** Input material follows **

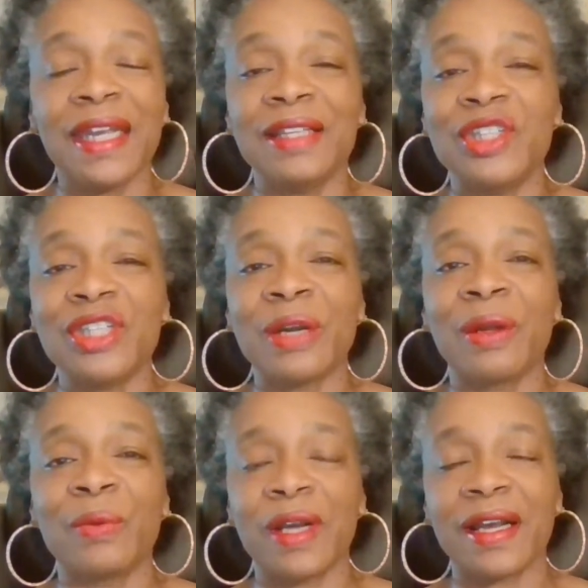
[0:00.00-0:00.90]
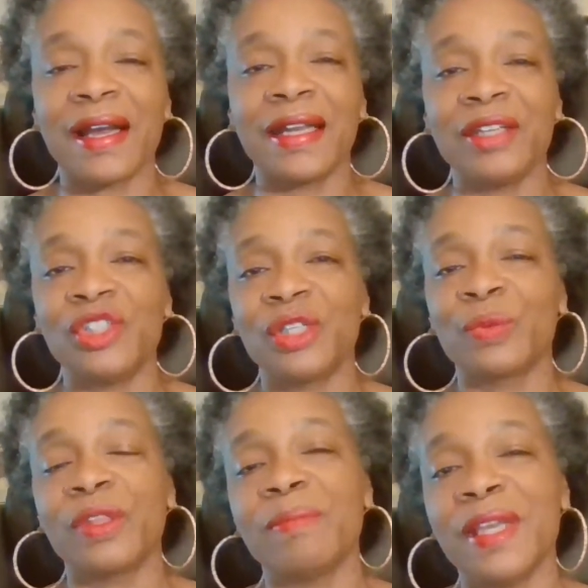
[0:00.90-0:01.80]
in sharing what God has
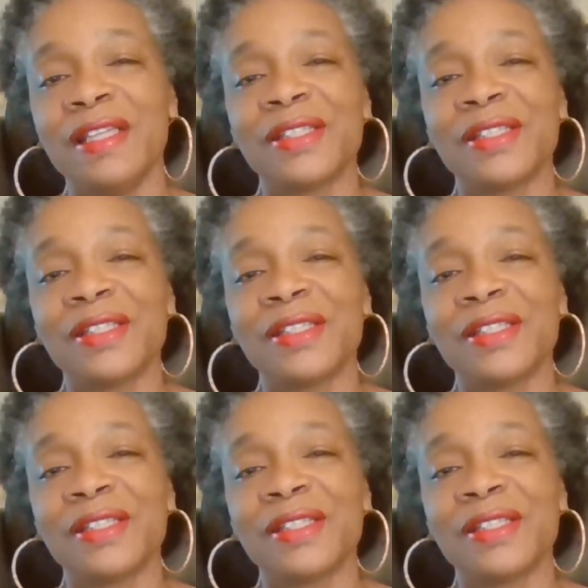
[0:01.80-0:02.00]
shared with me.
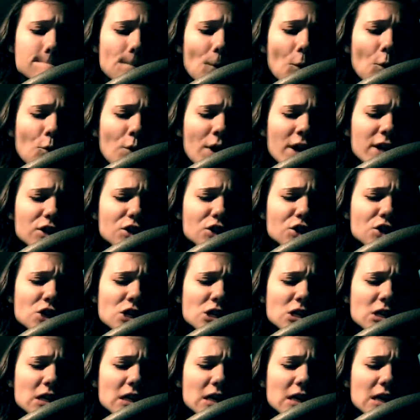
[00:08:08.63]

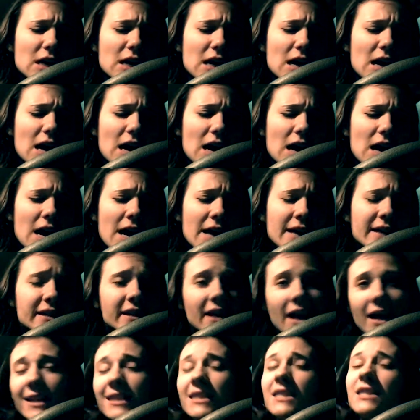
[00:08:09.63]
which I
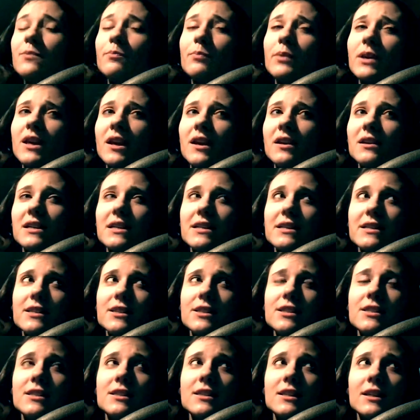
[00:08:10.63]
guess
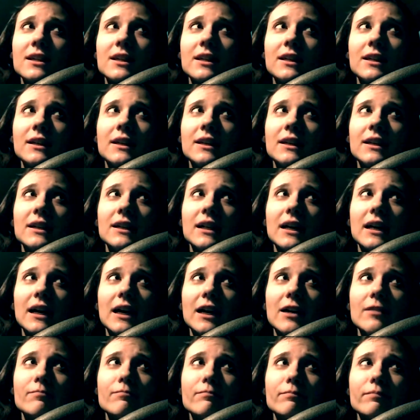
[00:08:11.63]
because
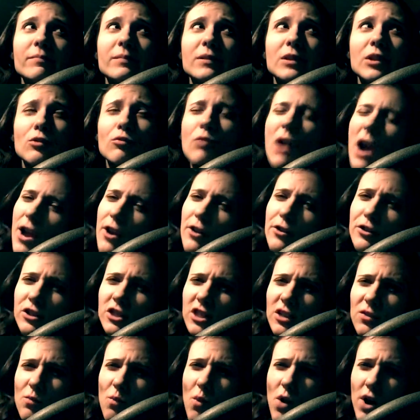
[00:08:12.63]
the writers
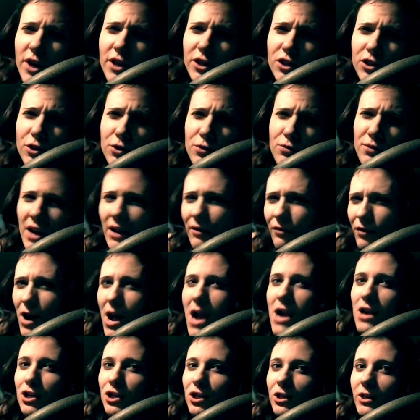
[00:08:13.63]
didn't want it to, never
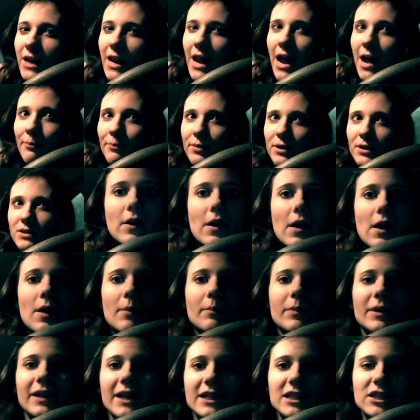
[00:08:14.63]
actually happened.
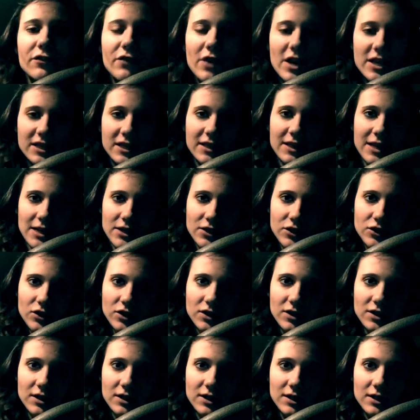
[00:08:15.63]
But let's face it, that's
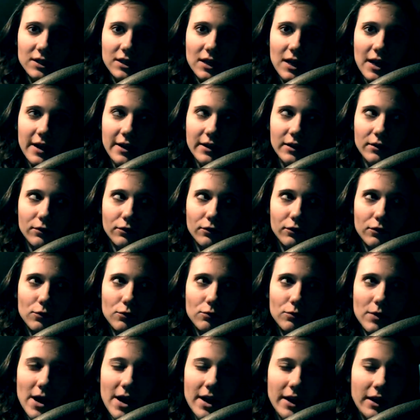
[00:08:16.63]
just a sign of a
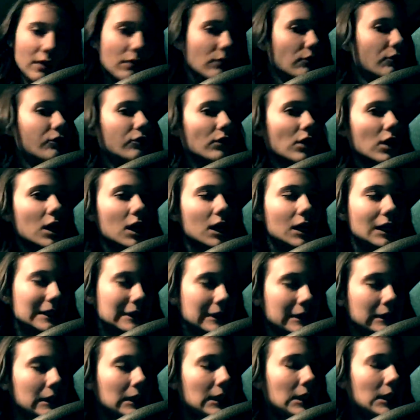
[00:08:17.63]
writing flaw.
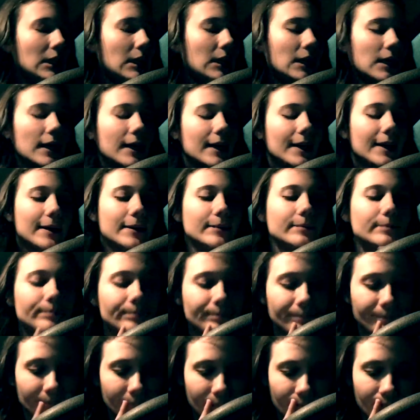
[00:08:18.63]

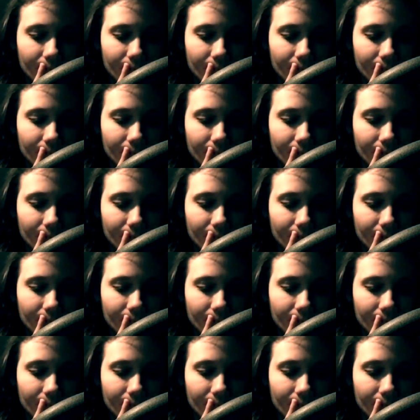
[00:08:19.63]
As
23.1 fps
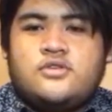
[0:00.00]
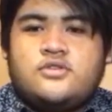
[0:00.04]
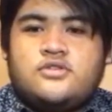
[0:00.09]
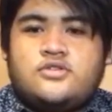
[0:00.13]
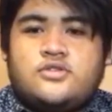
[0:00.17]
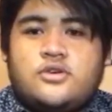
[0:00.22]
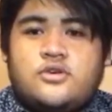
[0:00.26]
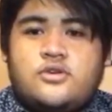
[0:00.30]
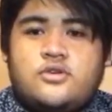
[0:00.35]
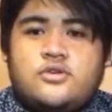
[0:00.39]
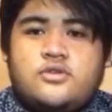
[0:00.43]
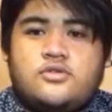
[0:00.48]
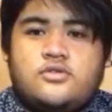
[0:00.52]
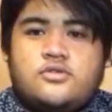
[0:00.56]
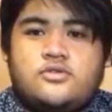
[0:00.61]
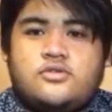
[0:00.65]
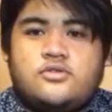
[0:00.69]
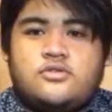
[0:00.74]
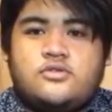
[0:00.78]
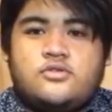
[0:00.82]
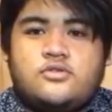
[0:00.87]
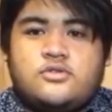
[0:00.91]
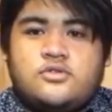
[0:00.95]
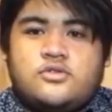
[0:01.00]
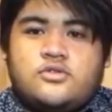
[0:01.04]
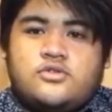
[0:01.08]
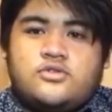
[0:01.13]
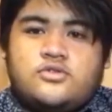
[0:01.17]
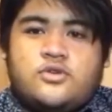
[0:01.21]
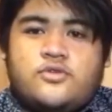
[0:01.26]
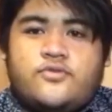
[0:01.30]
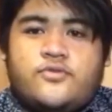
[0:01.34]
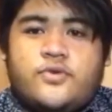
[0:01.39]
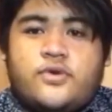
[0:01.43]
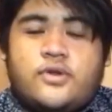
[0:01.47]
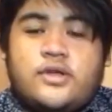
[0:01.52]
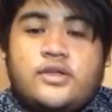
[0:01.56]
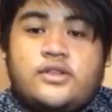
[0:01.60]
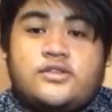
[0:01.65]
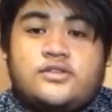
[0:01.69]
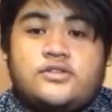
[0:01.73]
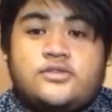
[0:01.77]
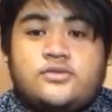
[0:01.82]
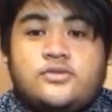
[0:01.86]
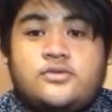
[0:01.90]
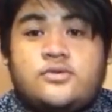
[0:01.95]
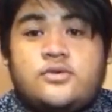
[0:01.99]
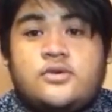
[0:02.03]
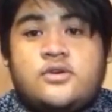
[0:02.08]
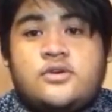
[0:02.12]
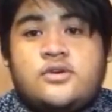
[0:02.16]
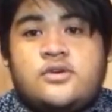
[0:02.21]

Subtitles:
So, don't forget to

** End of Input material **

Exercise directions:
Your answer must be an exact copy of the records, with no pictures in it.

Result for this task:
[0:00.00-0:00.90]
[0:00.90-0:01.80]
in sharing what God has
[0:01.80-0:02.00]
shared with me.
[00:08:08.63]

[00:08:09.63]
which I
[00:08:10.63]
guess
[00:08:11.63]
because
[00:08:12.63]
the writers
[00:08:13.63]
didn't want it to, never
[00:08:14.63]
actually happened.
[00:08:15.63]
But let's face it, that's
[00:08:16.63]
just a sign of a
[00:08:17.63]
writing flaw.
[00:08:18.63]

[00:08:19.63]
As
23.1 fps
[0:00.00]
[0:00.04]
[0:00.09]
[0:00.13]
[0:00.17]
[0:00.22]
[0:00.26]
[0:00.30]
[0:00.35]
[0:00.39]
[0:00.43]
[0:00.48]
[0:00.52]
[0:00.56]
[0:00.61]
[0:00.65]
[0:00.69]
[0:00.74]
[0:00.78]
[0:00.82]
[0:00.87]
[0:00.91]
[0:00.95]
[0:01.00]
[0:01.04]
[0:01.08]
[0:01.13]
[0:01.17]
[0:01.21]
[0:01.26]
[0:01.30]
[0:01.34]
[0:01.39]
[0:01.43]
[0:01.47]
[0:01.52]
[0:01.56]
[0:01.60]
[0:01.65]
[0:01.69]
[0:01.73]
[0:01.77]
[0:01.82]
[0:01.86]
[0:01.90]
[0:01.95]
[0:01.99]
[0:02.03]
[0:02.08]
[0:02.12]
[0:02.16]
[0:02.21]

Subtitles:
So, don't forget to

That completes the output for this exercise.